Jusqu’à récemment, il travaillait comme éboueur dans une entreprise qui aide d’autres entreprises à traiter les déchets de manière plus durable. À cause d’une “merde interne”, il est parti. « Heureusement, je venais de vendre quelques toiles. Cela m’a donné le privilège de pouvoir partir. Combien il obtient pour une toile varie de temps en temps. Cela dépend de ce que l’œuvre représente pour lui, de qui l’achète, du temps et des matériaux nécessaires. La dernière œuvre qu’il a vendue l’a été à une connaissance pour 650 euros. Ses revenus mensuels fluctuent, mais sont généralement « bien inférieurs à la moyenne ».
La peinture devient plus chère. C’est pourquoi il fait maintenant beaucoup de tournées dans le quartier les jours où les déchets sont sortis. “Il y a encore assez souvent de la toile entre les deux.” Il avait l’habitude de commander ça tout le temps, mais ce n’est plus possible maintenant. Une grande toile (100 sur 140 centimètres) coûte facilement 100 euros.

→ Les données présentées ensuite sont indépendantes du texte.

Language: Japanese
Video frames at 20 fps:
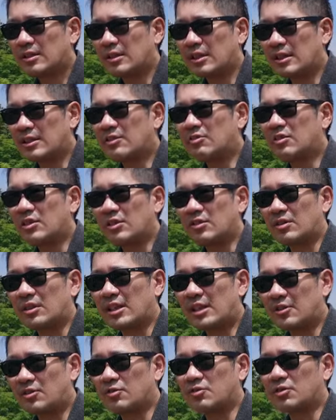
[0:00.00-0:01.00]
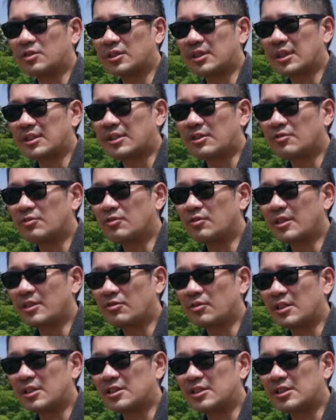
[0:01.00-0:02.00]
エネルギー、電力を使っているのは、
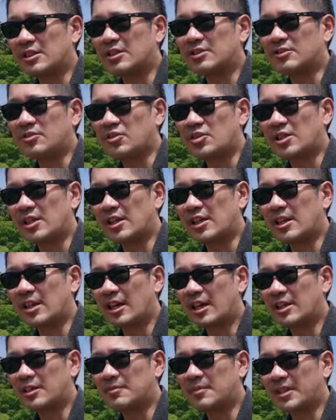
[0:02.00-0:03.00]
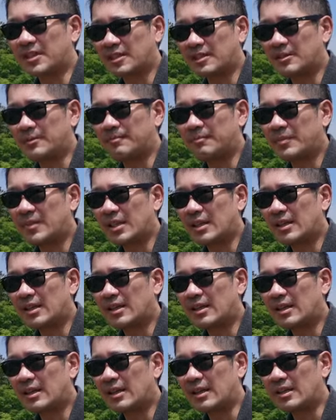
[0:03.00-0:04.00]
これは事実としてあります。
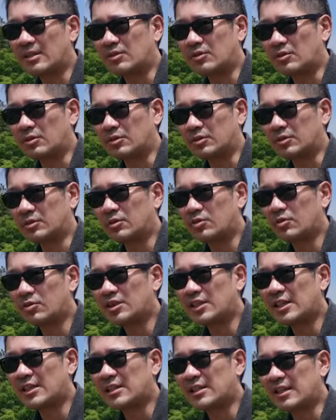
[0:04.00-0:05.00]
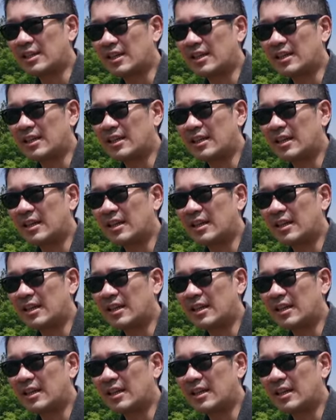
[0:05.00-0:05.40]
で、えっ、ー、と、そこにですね、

Albert Heijn, il n’y va certainement plus. “Cela a commencé à frapper fort.” Aujourd’hui, il va au Dirk. Il a fallu un certain temps pour s’y habituer, mais à la fin il a remarqué : “Ce sont juste les mêmes produits, mais dans un emballage différent.” Il ne visite qu’occasionnellement l’appie pour un déjeuner prêt-à-manger, ils y sont simplement “froids”. “Mais alors je chercherai l’autocollant de réduction de 35%.” Très occasionnellement, avoue-t-il honnêtement, il ne scanne pas un produit à la caisse self-scan « parce que c’est trop cher ».
Malgré les toiles vendues, ses économies s’épuisent. De Beer est à la recherche d’un nouveau travail. “J’ai des choses qui se passent, ça doit vraiment arriver maintenant. J’espère juste que c’est quelque chose qui me donne autant d’énergie que mes projets artistiques.”